What you should do ::
Retype the whole listing below exactly, keeping every picture out of it.

———

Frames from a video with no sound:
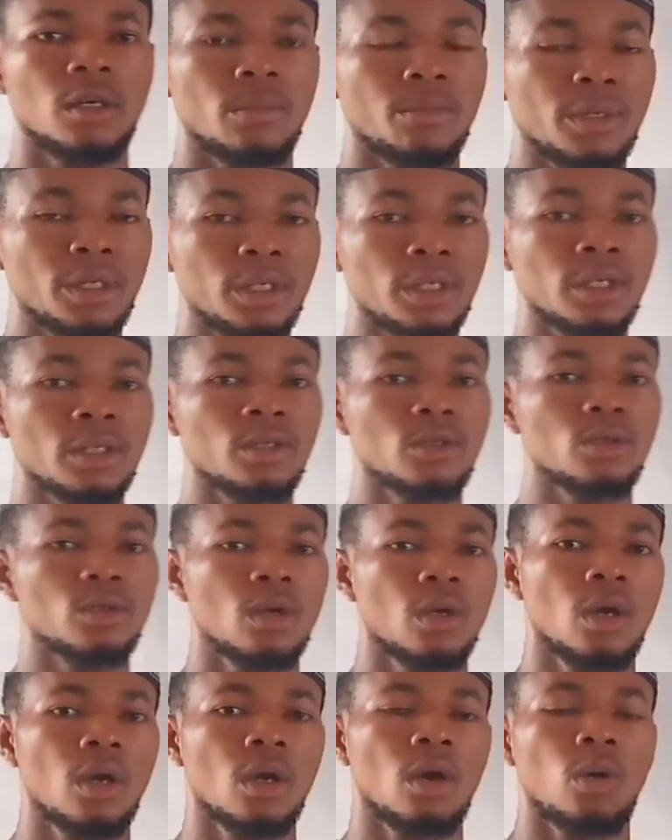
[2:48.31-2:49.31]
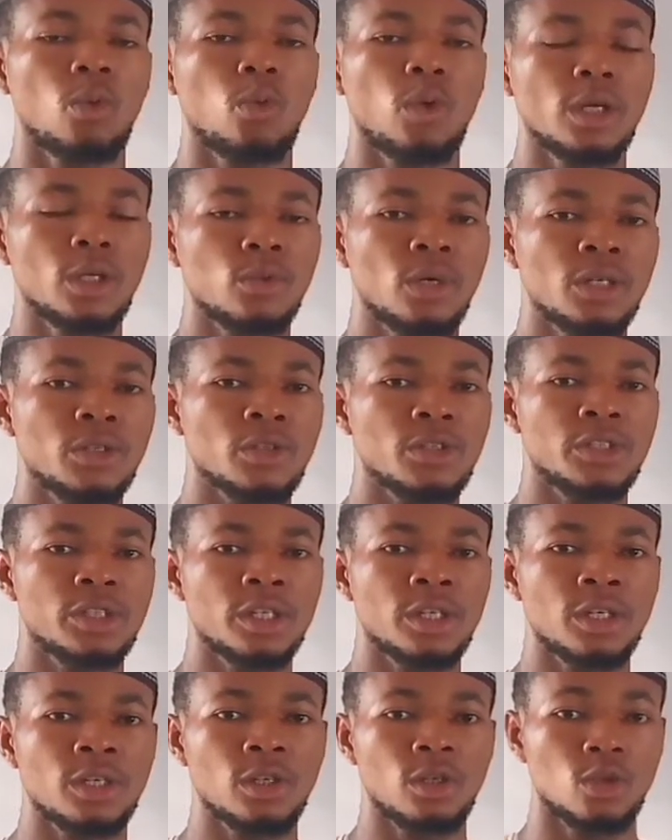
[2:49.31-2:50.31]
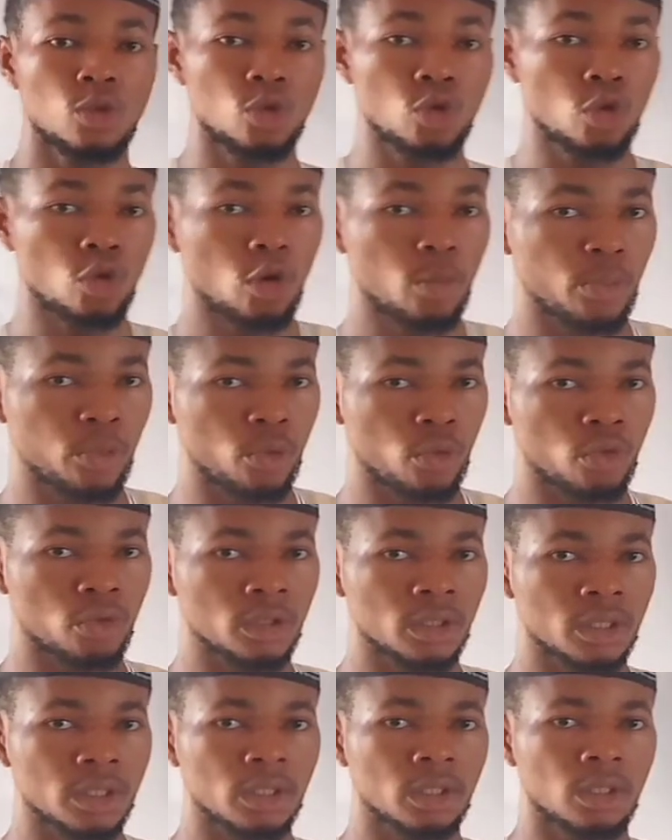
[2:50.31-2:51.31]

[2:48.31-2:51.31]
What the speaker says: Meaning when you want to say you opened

———

Answer space ::
Frames from a video with no sound:
[2:48.31-2:49.31]
[2:49.31-2:50.31]
[2:50.31-2:51.31]

[2:48.31-2:51.31]
What the speaker says: Meaning when you want to say you opened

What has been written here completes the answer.